## What you are asked to do
Give the records again in full, exactly as they appear, but without the pictures.

(Stored data)
"""

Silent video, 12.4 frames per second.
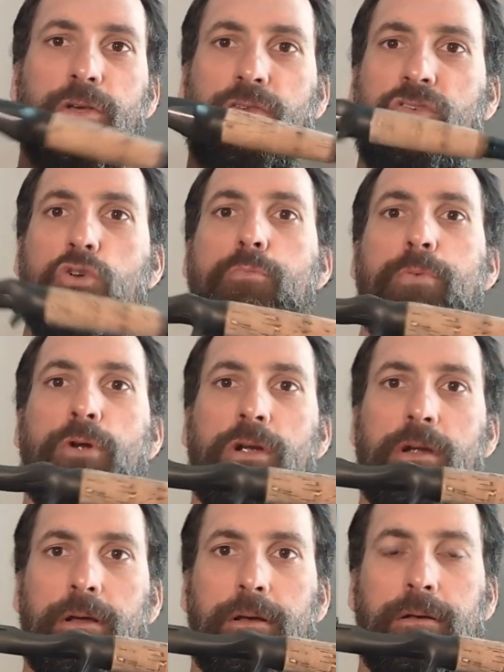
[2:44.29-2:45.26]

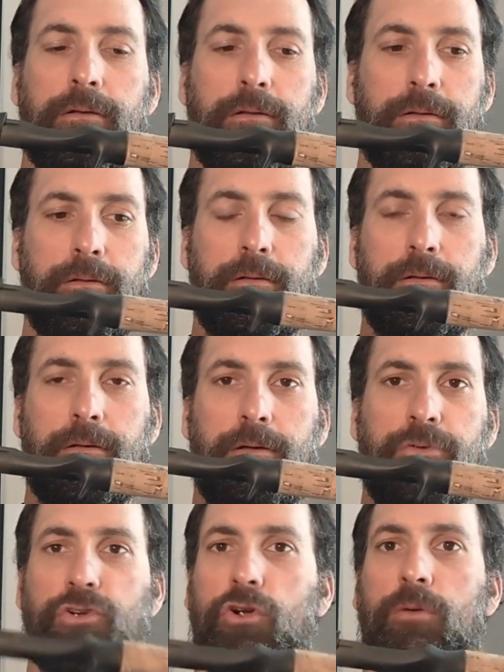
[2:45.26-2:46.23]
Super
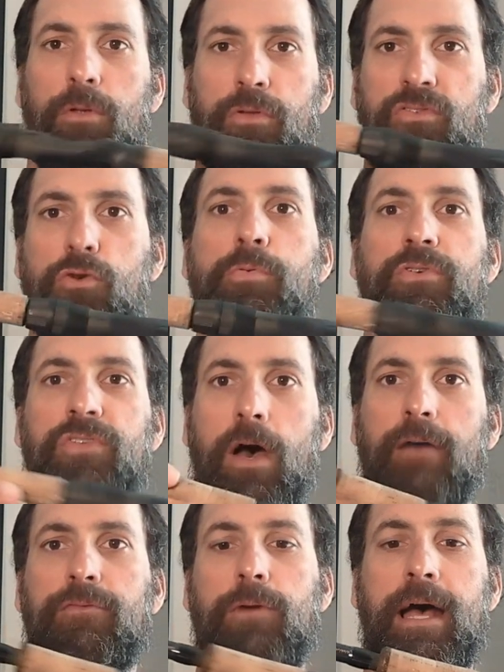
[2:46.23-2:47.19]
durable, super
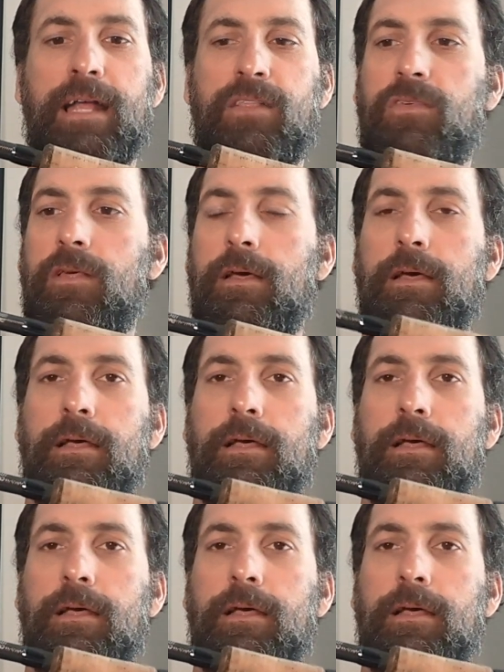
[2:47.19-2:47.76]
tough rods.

"""

## Answer to this problem
Silent video, 12.4 frames per second.
[2:44.29-2:45.26]

[2:45.26-2:46.23]
Super
[2:46.23-2:47.19]
durable, super
[2:47.19-2:47.76]
tough rods.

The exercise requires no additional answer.